**TASK REQUIREMENTS:** The answer is the line containing "[1:10.37-1:11.37]" plus every line after it to the end of the material, retyped exactly and without the pictures.

**RECORDED INFORMATION:**
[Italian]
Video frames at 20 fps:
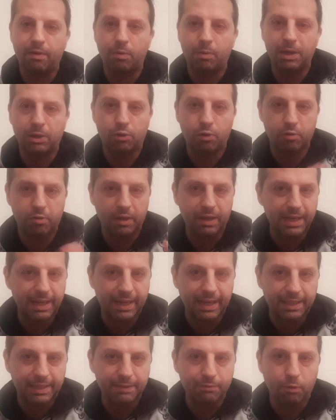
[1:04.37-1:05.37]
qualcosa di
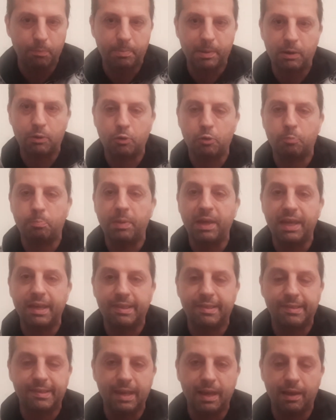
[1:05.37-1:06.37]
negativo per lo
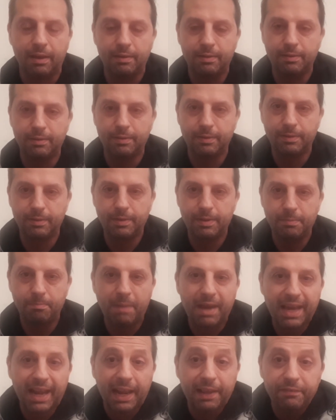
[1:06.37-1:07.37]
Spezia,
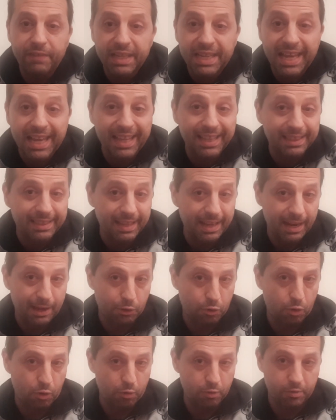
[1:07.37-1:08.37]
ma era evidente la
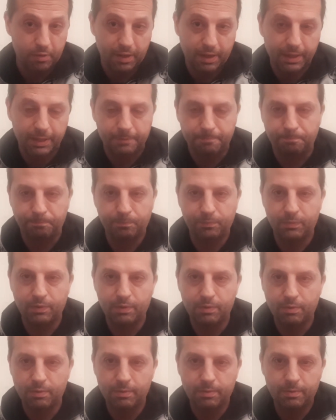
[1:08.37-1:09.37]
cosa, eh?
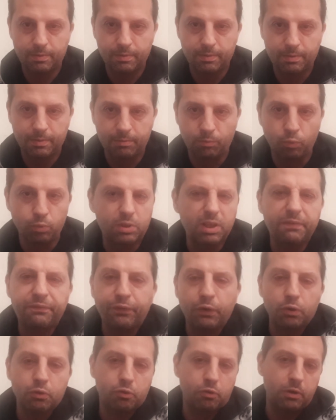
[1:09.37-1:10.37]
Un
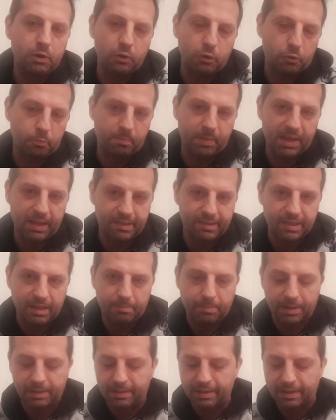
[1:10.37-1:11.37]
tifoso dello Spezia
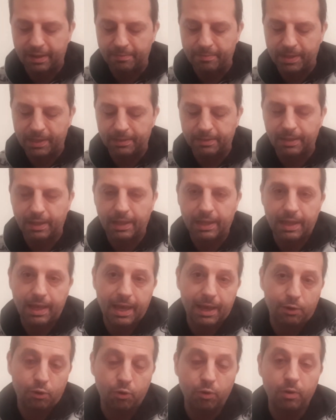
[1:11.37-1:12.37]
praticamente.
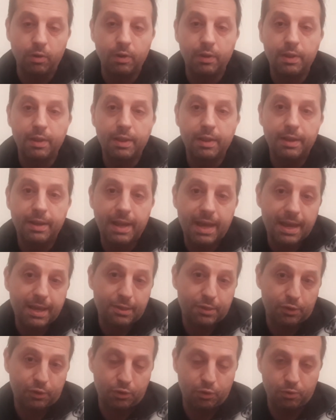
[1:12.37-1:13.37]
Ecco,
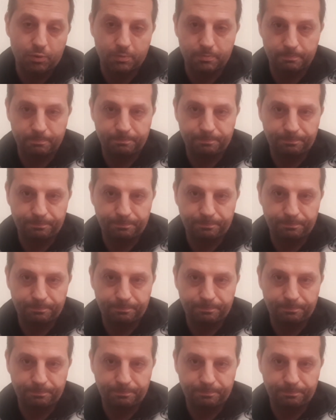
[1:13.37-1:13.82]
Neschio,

**ANSWER SECTION:**
[1:10.37-1:11.37]
tifoso dello Spezia
[1:11.37-1:12.37]
praticamente.
[1:12.37-1:13.37]
Ecco,
[1:13.37-1:13.82]
Neschio,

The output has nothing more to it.